Światełko w tunelu w sprawie placu Biskupiego?

fot. Krzysztof Kalinowski/LoveKraków.pl

W końcu pojawia się perspektywa zakończenia prac na placu Biskupim. Zdaniem urzędników, jest szansa, że inwestycja będzie gotowa do końca października.

Gdyby tak się faktycznie stało, przebudowa stosunkowo niewielkiego placu potrwałaby o dokładnie rok dłużej, niż w pierwotnych planach. Pierwsza umowa przewidywała zakończenie na koniec października 2019 roku. Aneks do niej mówił o lutym 2020. Kolejny aneks wciąż nie został podpisany, co wydaje się co najmniej dziwną praktyką.
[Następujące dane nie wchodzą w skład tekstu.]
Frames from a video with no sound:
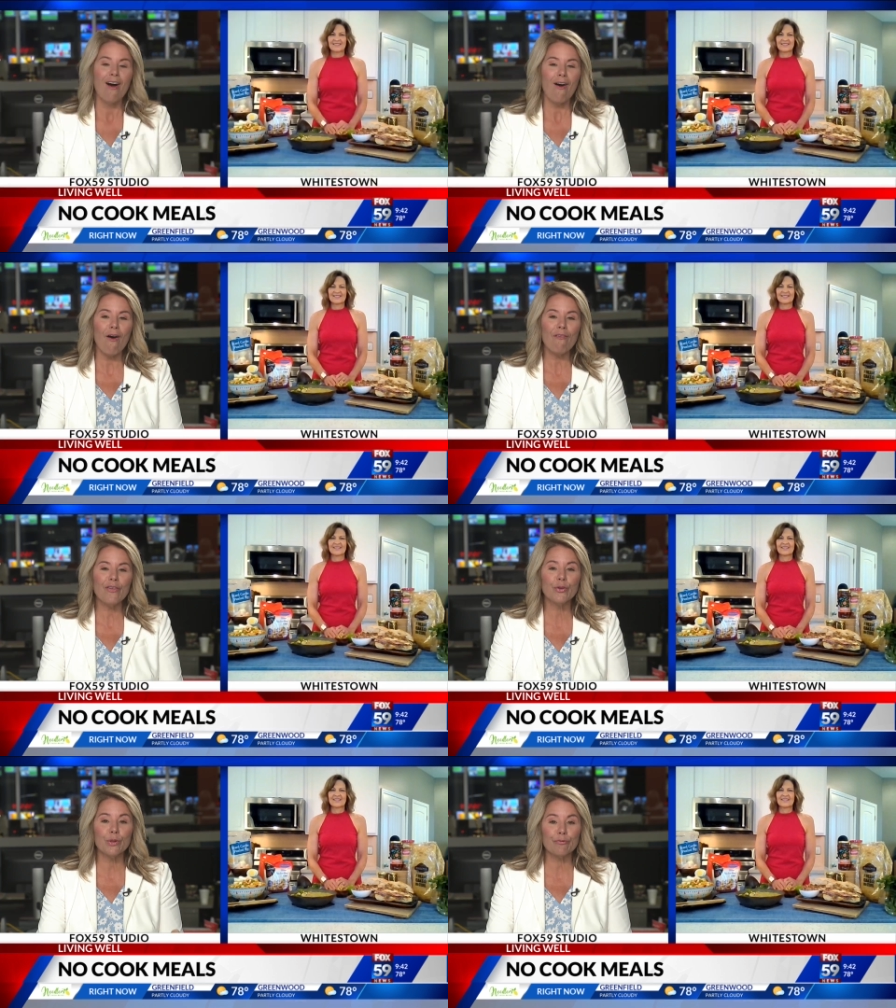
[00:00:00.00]
all
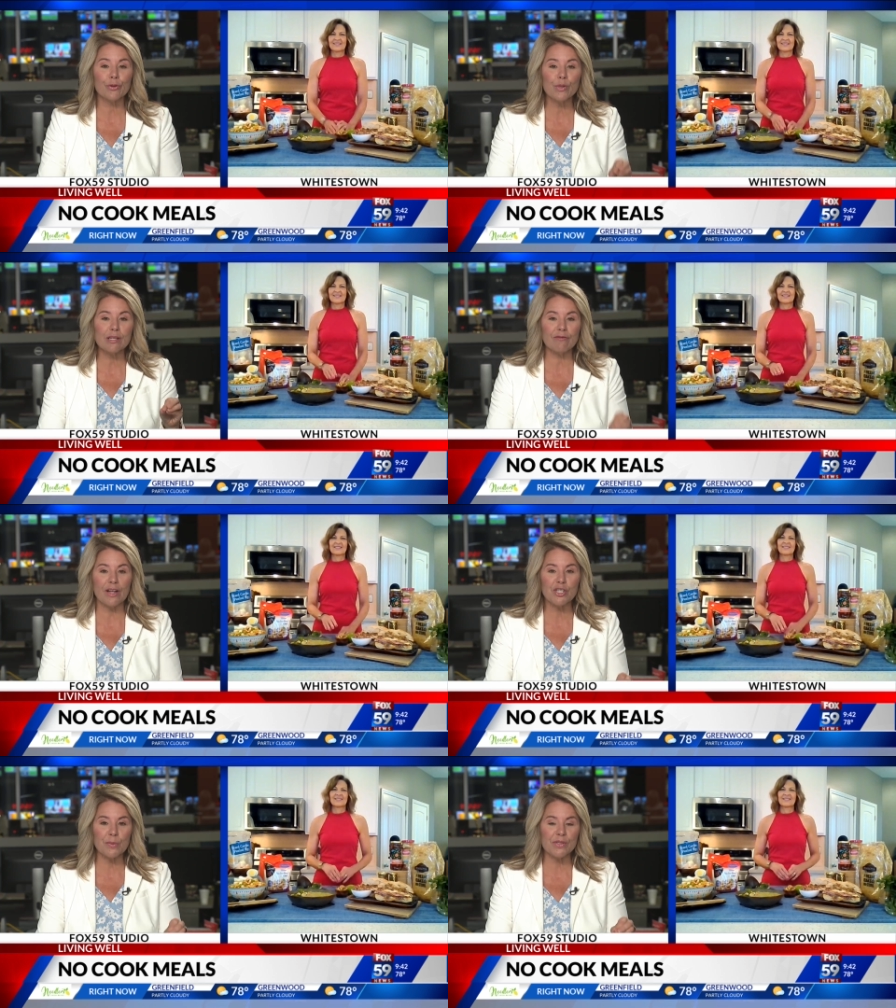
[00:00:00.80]
filled with fruits and
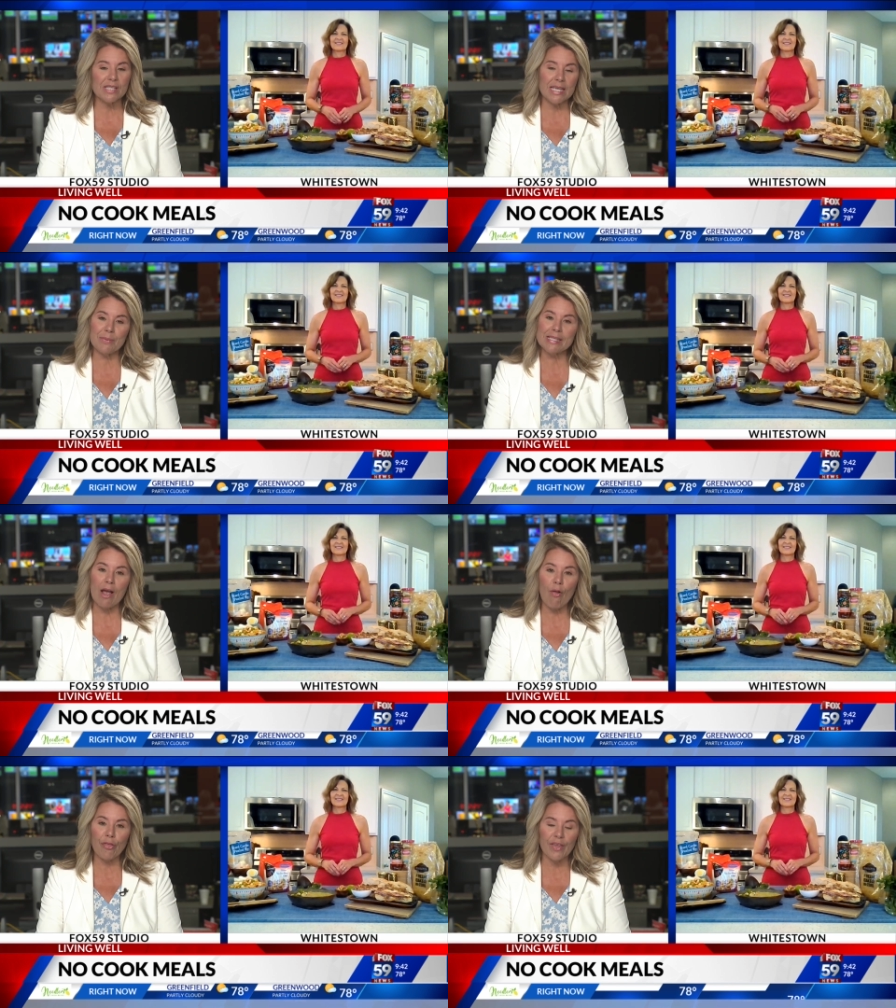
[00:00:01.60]
vegetables to keep us
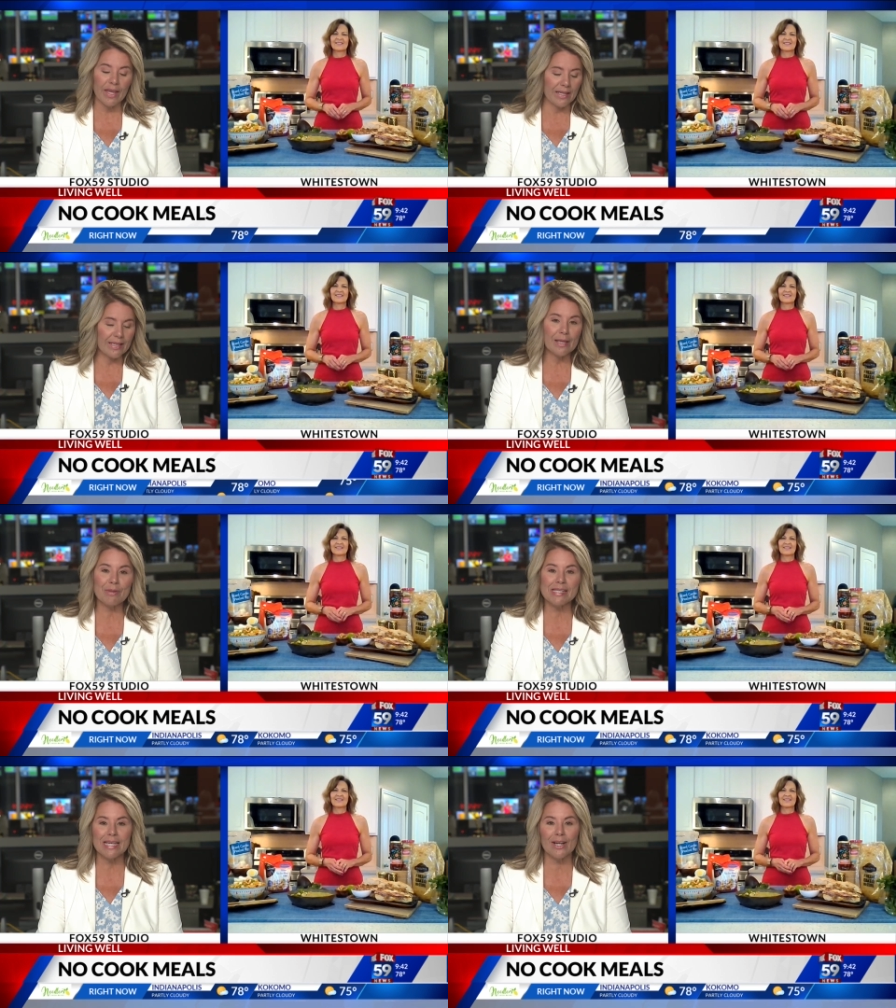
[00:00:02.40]
healthy. And
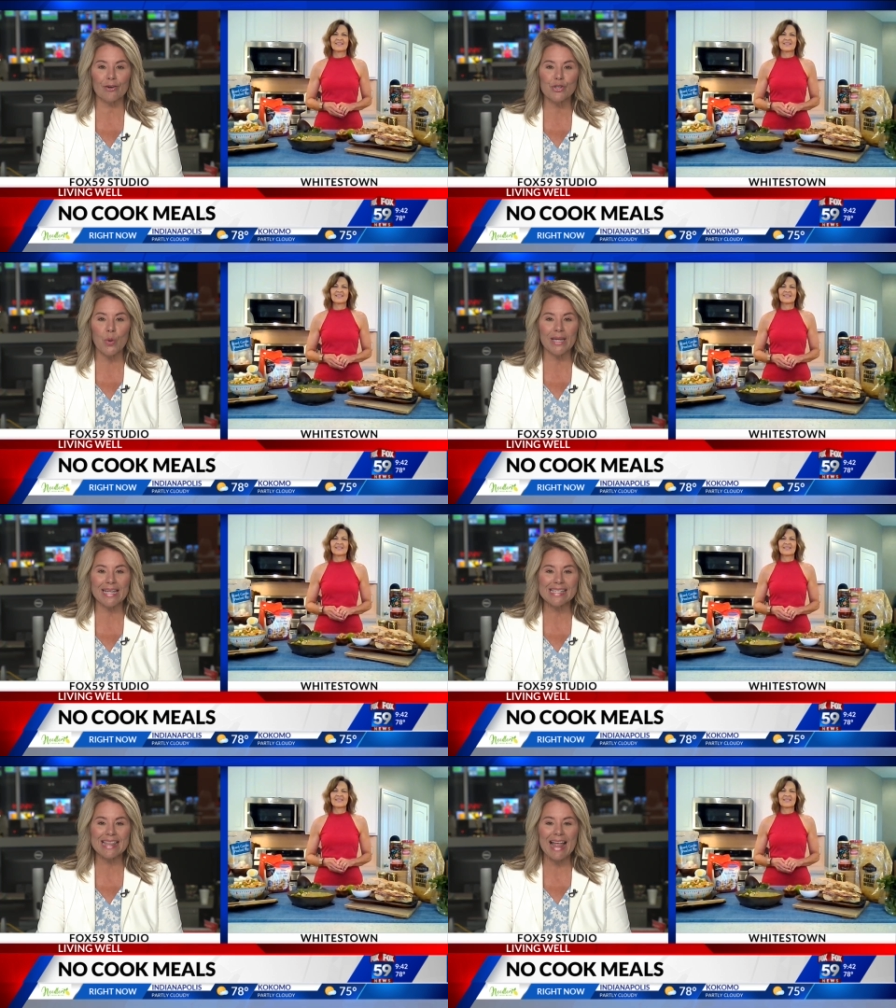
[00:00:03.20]
Kim is here
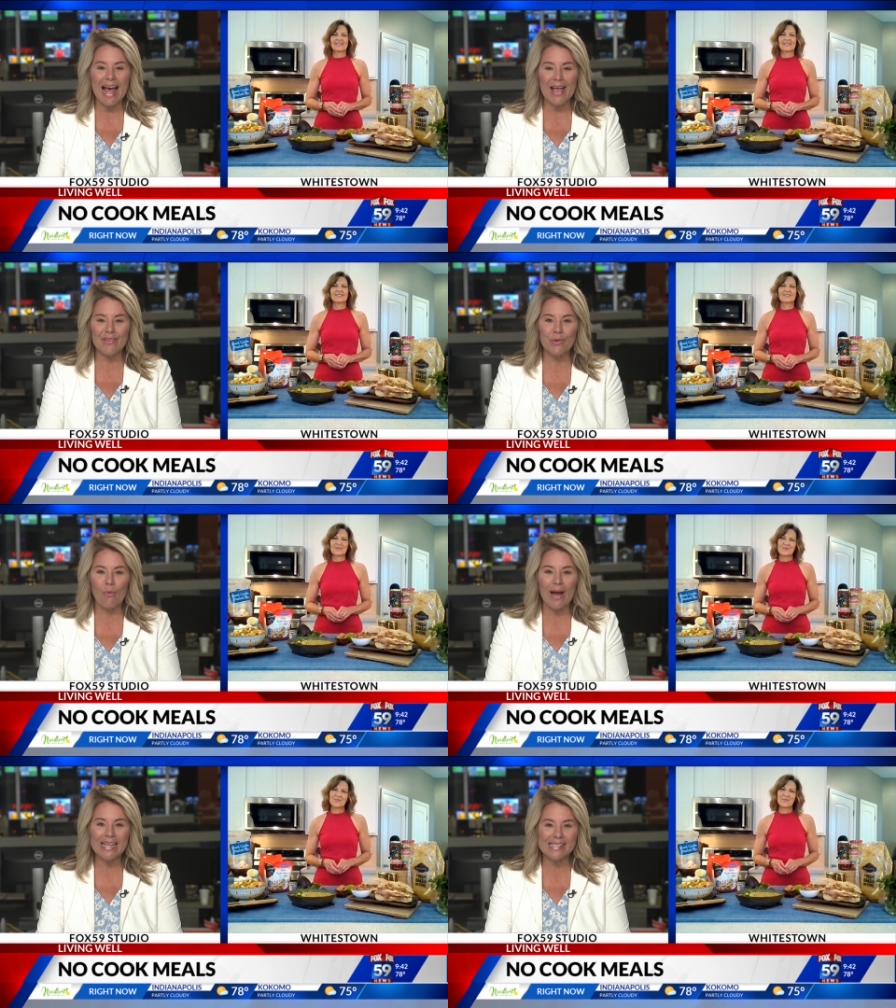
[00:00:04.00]
joining us live in
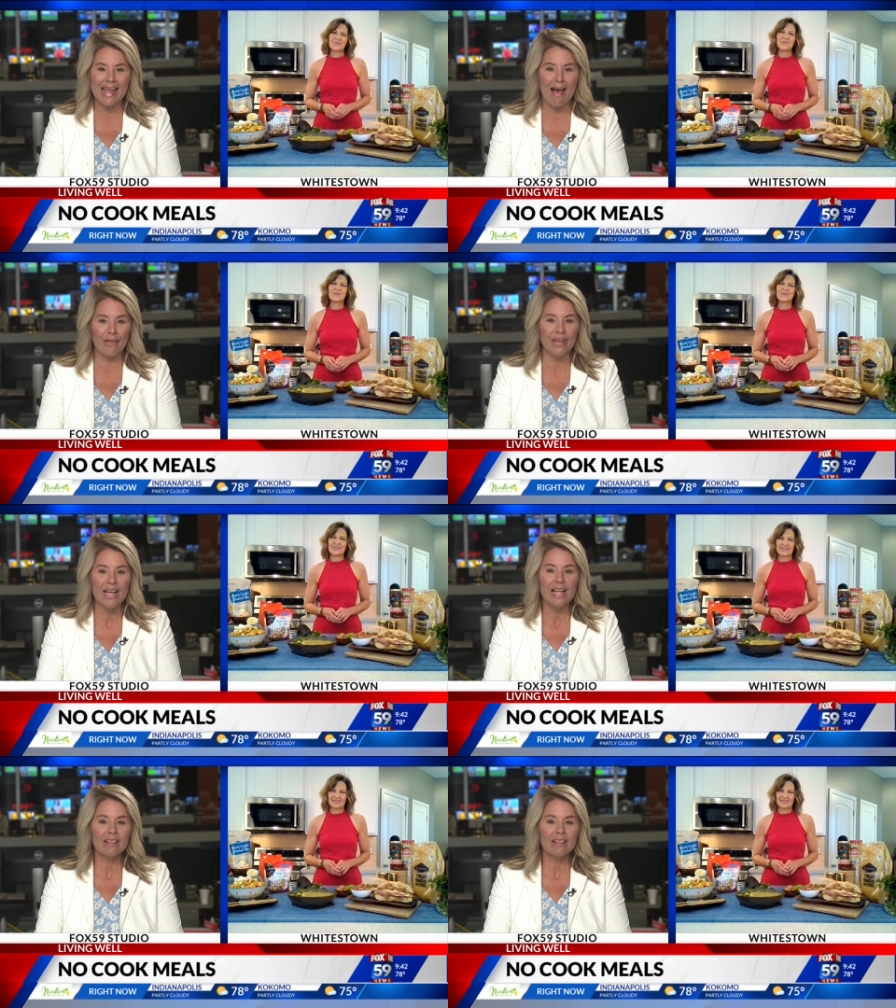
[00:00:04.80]
Whitestown.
Pytając o inwestycję na kolejnych etapach prac słyszeliśmy różne wyjaśnienia przesuwania terminu. Była mowa m.in. o potrzebie uzyskania dodatkowych pozwoleń czy oczekiwaniu na materiały.

Będą kary?

Czy w takim razie Zarząd Dróg Miasta Krakowa zamierza nałożyć na wykonawcę kary za opóźnienia? Trudno powiedzieć. Jak zapowiada rzecznik prasowy Michał Pyclik, jednostka zamierza przeanalizować, które opóźnienia wyniknęły z winy wykonawcy, a które z innych powodów, które nie mogą skutkować nałożeniem kary, po czym przedstawi wykonawcy wyliczenie. – Na pewno tego nie zaniedbamy – zapewnia.

Plac Biskupi ma po zakończeniu prac pełnić inną funkcję niż wcześniej. Zamiast parkingu znalazły się tam strefy rekreacyjne przeznaczone dla różnych użytkowników.